Why I built a CLI to bridge the gap between "Hello World" and a production-ready microservice in 60 seconds.
The "Boilerplate Tax"
As a backend engineer, I noticed a recurring pattern. Every time I started a new service, I spent the first few hours doing manual labor that had nothing to do with business logic:
- Setting up Structured Logging (Zap) with request correlation IDs.
- Configuring Prometheus Metrics and health-check probes.
- Hardening Security Headers (HSTS, CSP, XSS protection).
- Writing Dockerfiles with multi-stage builds and non-root users.
- Setting up Database Migration runners.
This is what I call the "Boilerplate Tax." It kills momentum and, worse, it leads to inconsistencies across teams. I wanted a tool that didn't just give me folders, but a production-ready foundation.
Introducing Goforge 🚀
Goforge is a CLI tool built for Gophers who value speed without compromising on engineering standards.
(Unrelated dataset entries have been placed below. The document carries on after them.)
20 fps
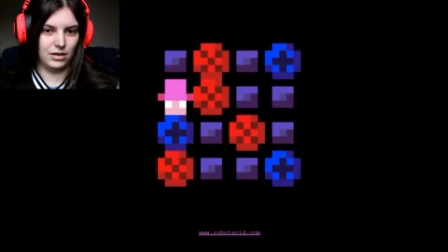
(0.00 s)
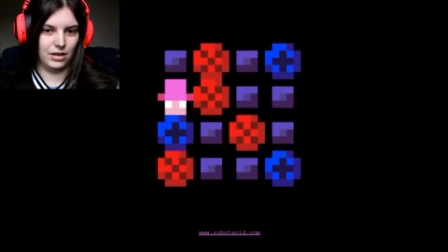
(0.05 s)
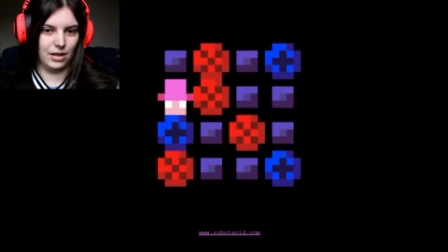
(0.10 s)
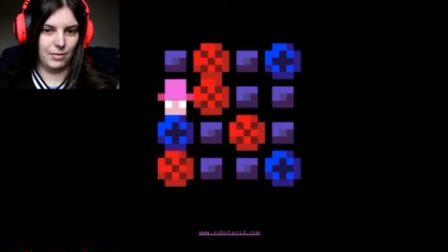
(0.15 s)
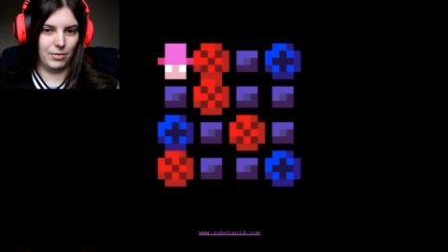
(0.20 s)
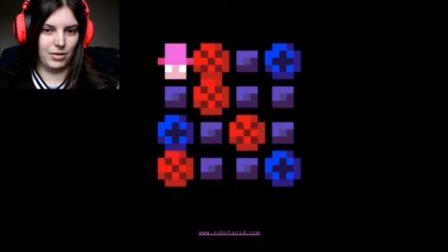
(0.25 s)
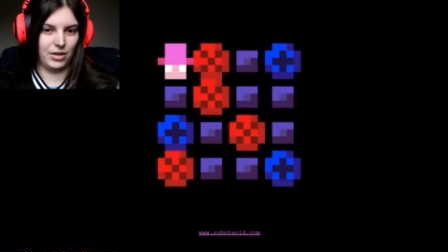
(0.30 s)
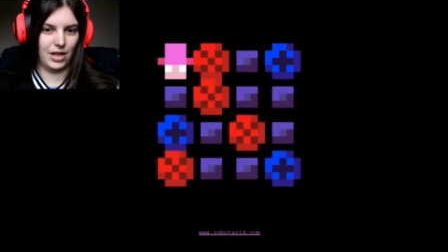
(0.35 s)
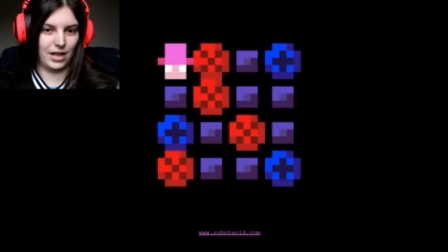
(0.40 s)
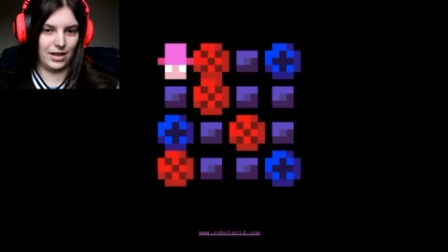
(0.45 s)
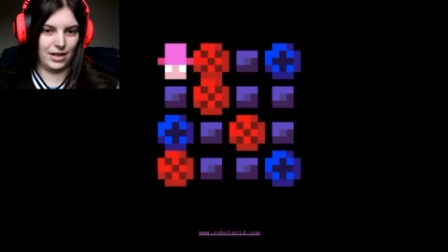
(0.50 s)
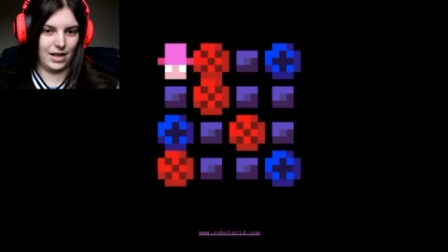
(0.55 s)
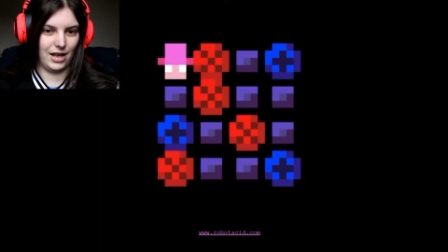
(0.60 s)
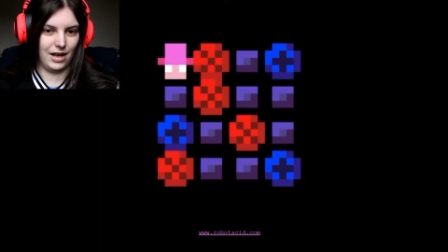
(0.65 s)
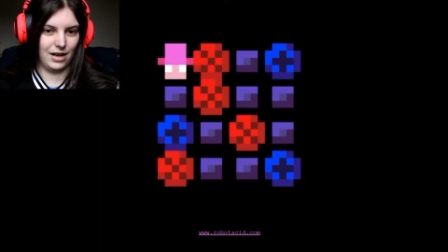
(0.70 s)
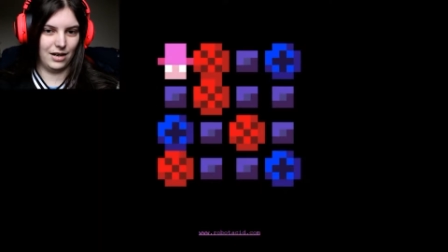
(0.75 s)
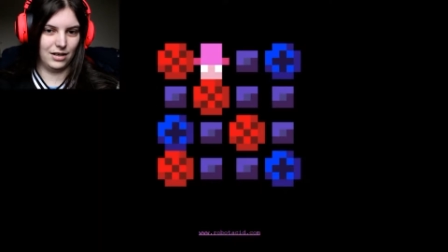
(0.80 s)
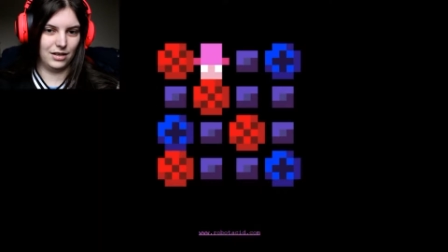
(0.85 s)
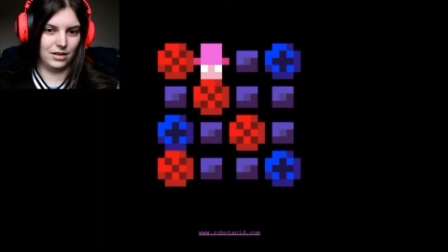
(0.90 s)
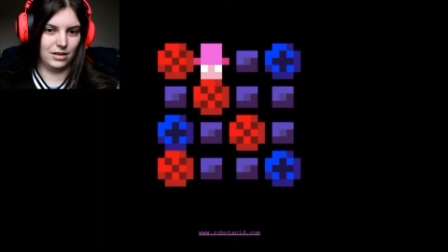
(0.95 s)
And put that
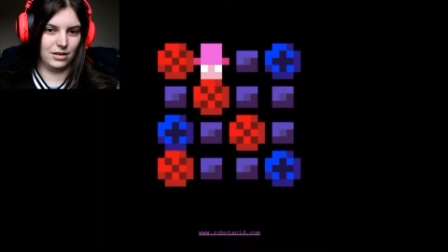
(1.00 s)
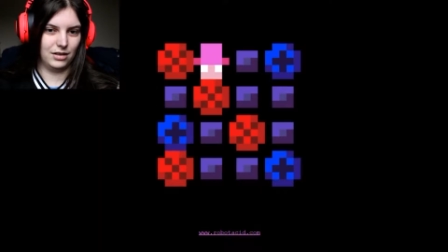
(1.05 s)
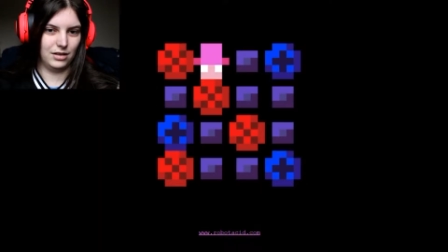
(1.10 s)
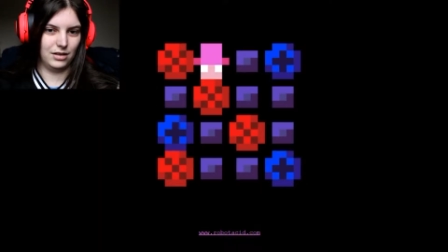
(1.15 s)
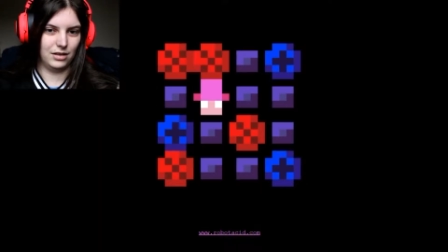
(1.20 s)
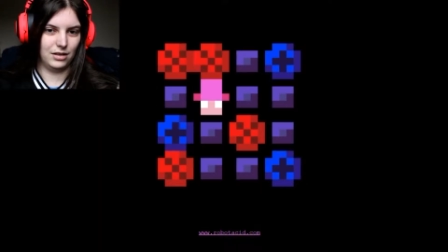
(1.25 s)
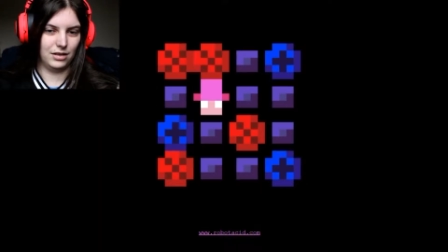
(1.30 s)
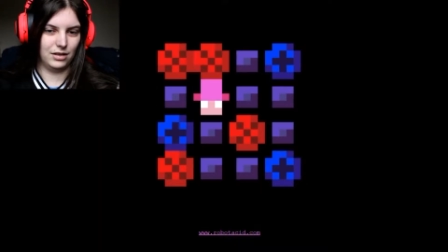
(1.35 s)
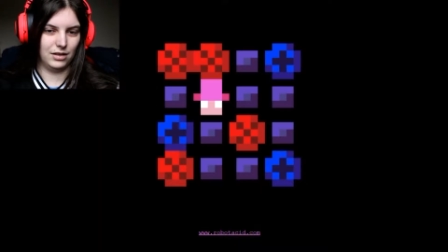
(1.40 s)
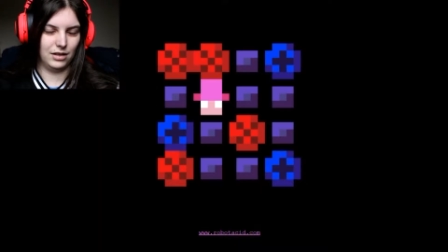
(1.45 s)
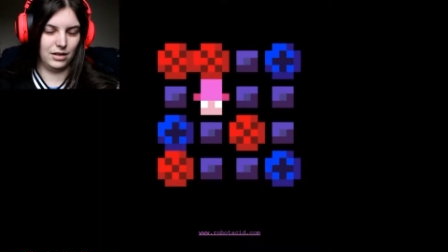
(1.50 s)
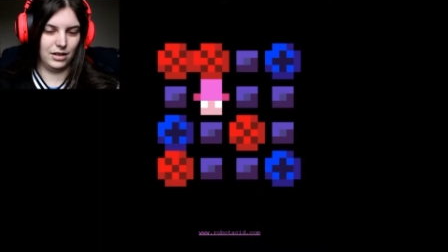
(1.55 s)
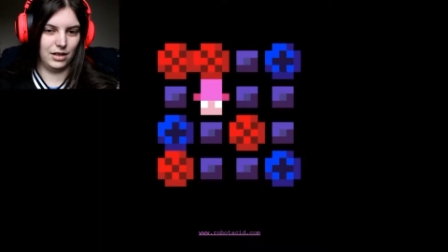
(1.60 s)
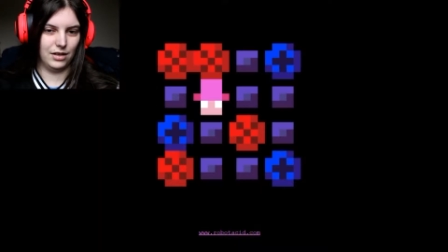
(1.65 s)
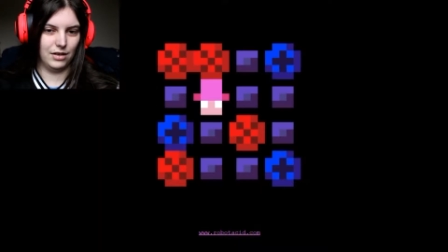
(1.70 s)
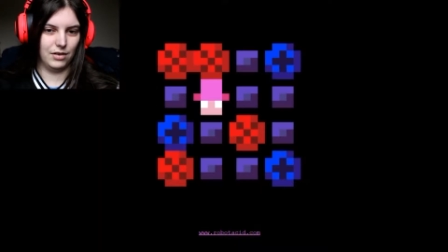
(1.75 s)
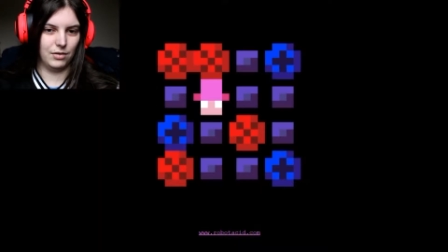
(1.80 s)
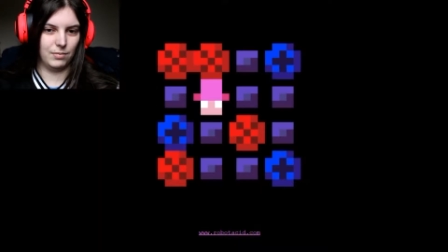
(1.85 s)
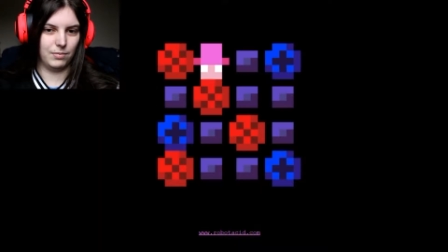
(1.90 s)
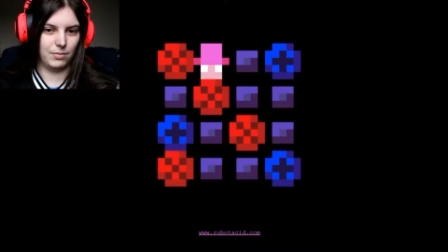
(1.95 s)
there. And
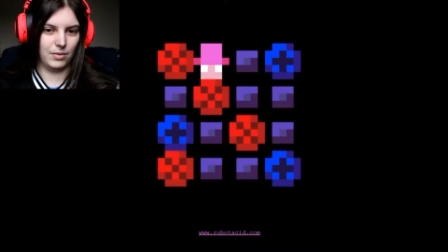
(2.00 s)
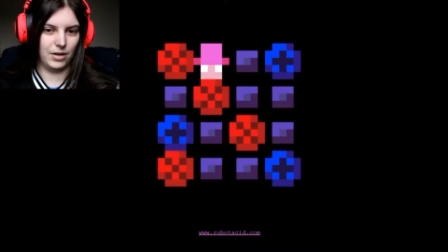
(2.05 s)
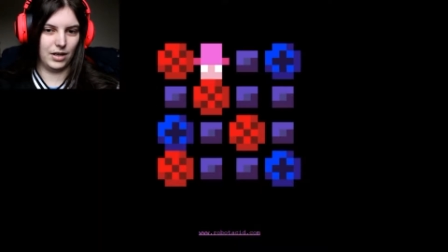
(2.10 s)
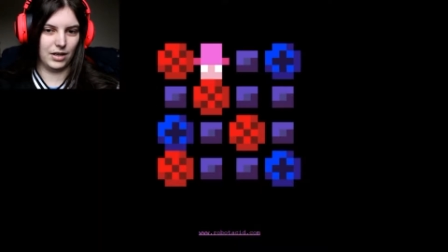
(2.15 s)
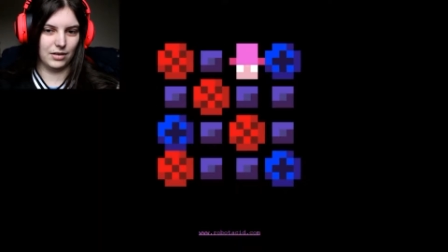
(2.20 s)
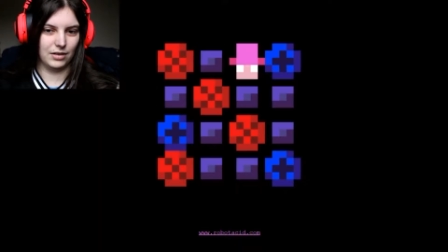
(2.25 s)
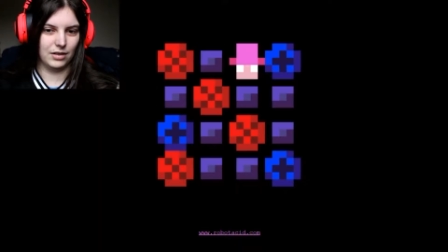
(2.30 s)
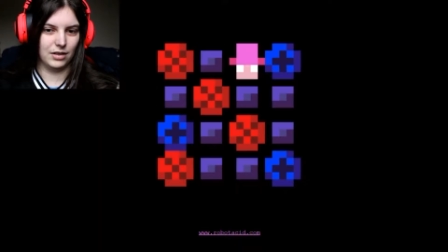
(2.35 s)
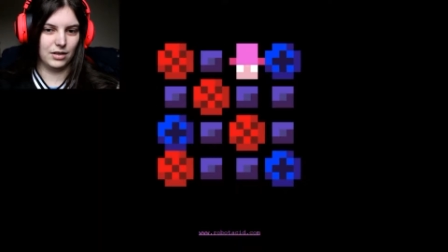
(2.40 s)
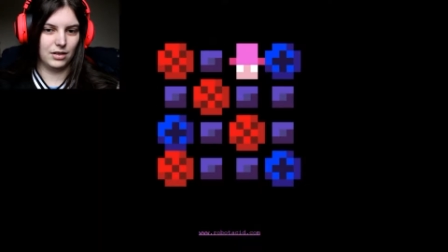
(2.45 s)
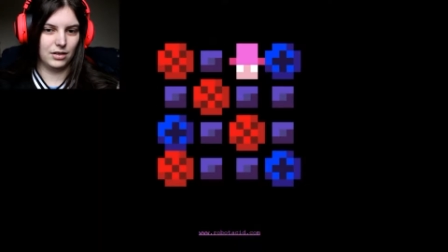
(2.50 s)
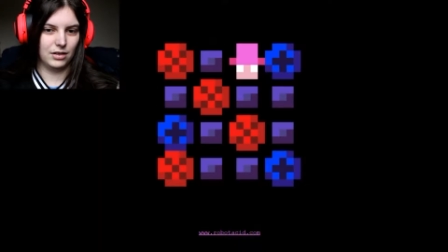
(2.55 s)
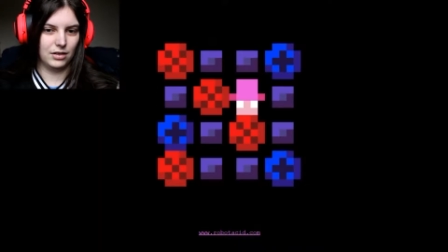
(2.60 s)
then, nope, hang on.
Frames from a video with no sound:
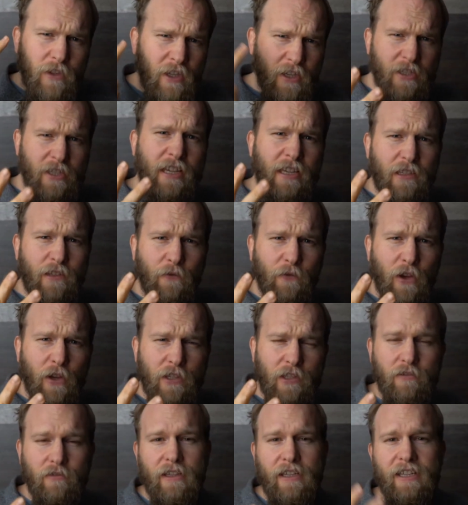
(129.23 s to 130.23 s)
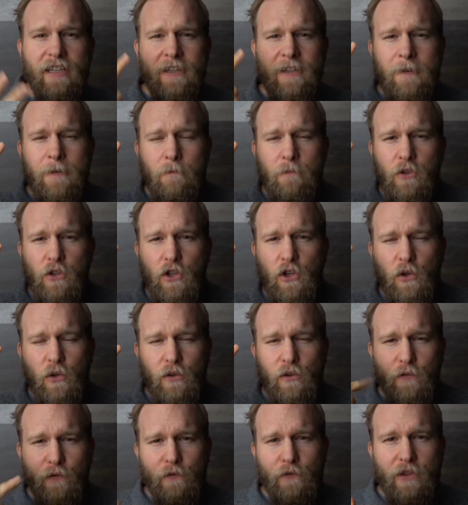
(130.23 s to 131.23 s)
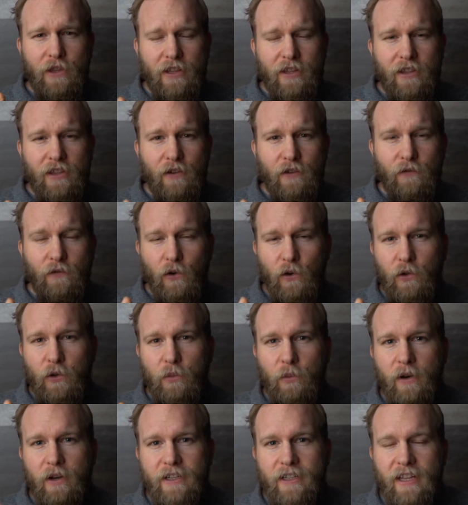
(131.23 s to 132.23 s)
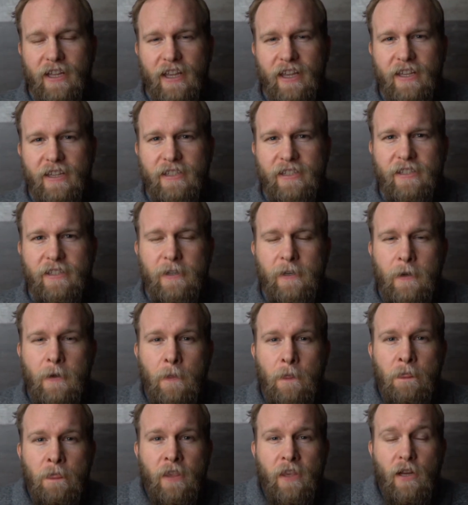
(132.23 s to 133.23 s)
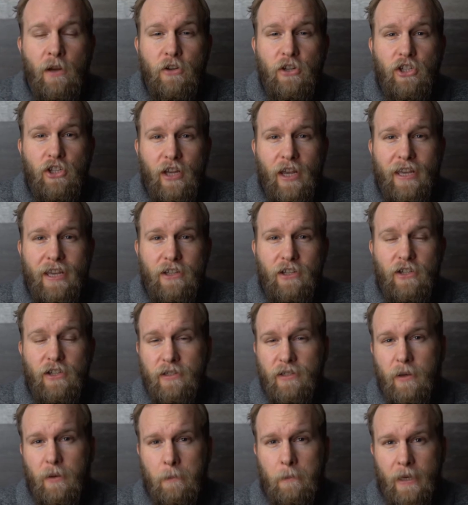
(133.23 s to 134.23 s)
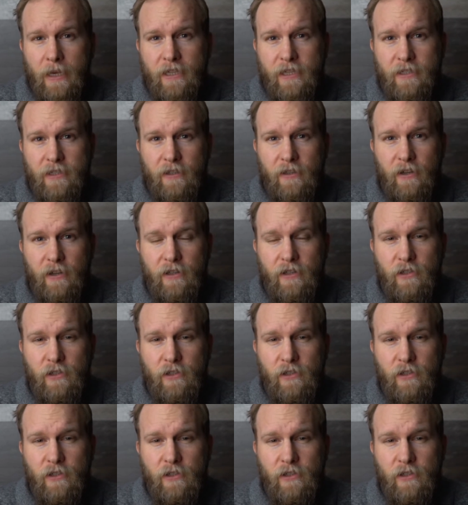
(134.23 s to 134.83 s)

So that's the first 3. Cool. The fourth one is, it changes our baseline.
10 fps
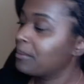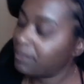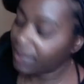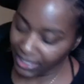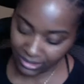
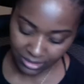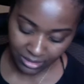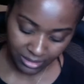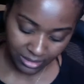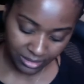But
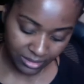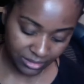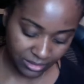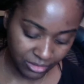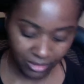
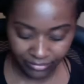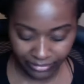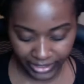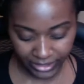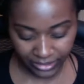you're
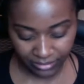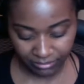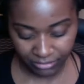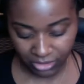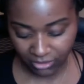afraid.
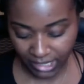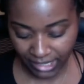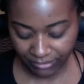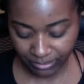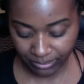You don't
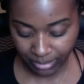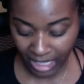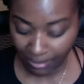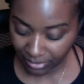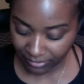have the
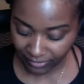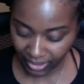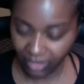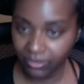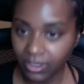proper
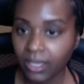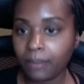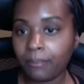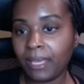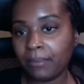faith.
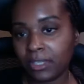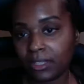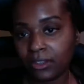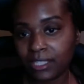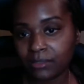
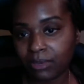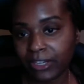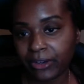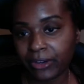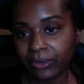Maybe that's why
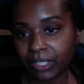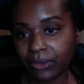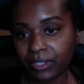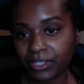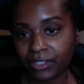you're holding
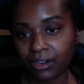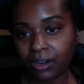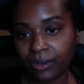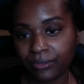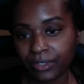on to your
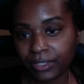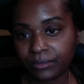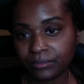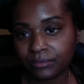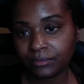offer.
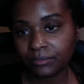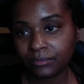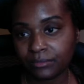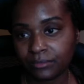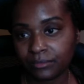
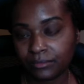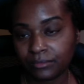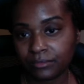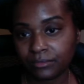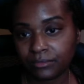
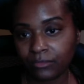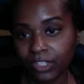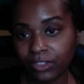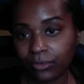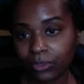
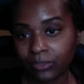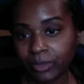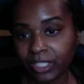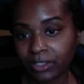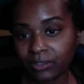With the Four of
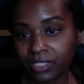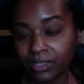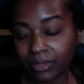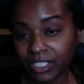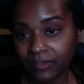Pentacles and
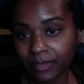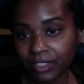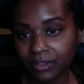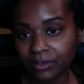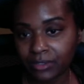the Page of
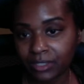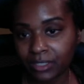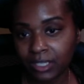Pentacles,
It scaffolds a complete API based on Clean Architecture principles.
🎯 Key Features:
- Framework Choice: Toggle between Fiber (for high performance) and Gin (for a massive ecosystem) using simple flags.
- Security First: Integrated middleware for security headers and non-root Docker builds.
-
Observability: Built-in Prometheus
/metricsand Zap JSON logging. -
Ops Ready: Pre-configured PostgreSQL, Redis, and
golang-migratesupport.
Why Goforge? (The Architectural Perspective)
In the Go community, there is a constant debate between "Standard Library" purists and "Framework" users. While the standard library is powerful, modern cloud-native development requires significant "plumbing."
I designed Goforge to be opinionated where it matters (Security and Observability) but flexible where you need it (Business Logic).
1. Observability is Not Optional
In a distributed system, you can’t manage what you can’t measure. Goforge includes Kubernetes-ready /health/live and /health/ready endpoints out of the box.
2. The Multi-Framework Paradox
One of the hardest decisions is picking a framework. Goforge allows you to choose your engine while keeping the internal structure (Handlers -> Services -> Repositories) identical.
3. Developer Experience (DX)
I’ve included a comprehensive Makefile to ensure a "zero-config" local development experience:
make up # Spins up API, PostgreSQL, and Redis in Docker
How to Get Started
Option 1: Go Install (Recommended)
go install github.com/viveksharma/goforge@latest
Option 2: Download Binary
Download pre-built binaries from the Releases page.
Option 3: Install from Latest Main
git clone https://github.com/vviveksharma/Goforge-CLI.git
cd goforge
make install
This installs the latest development version to $GOPATH/bin (usually ~/go/bin).
Option 4: Build from Source
git clone https://github.com/vviveksharma/Goforge-CLI.git
cd goforge
go build -o goforge ./cmd/goforge
sudo mv goforge /usr/local/bin/
Then, forge your first production service:
# Create a Fiber-based API
goforge create payment-service --server fiber
cd payment-service
make up
Goforge is open-source and MIT licensed. I’d love for you to try it out, break it, and help me build the ultimate starting point for Go developers.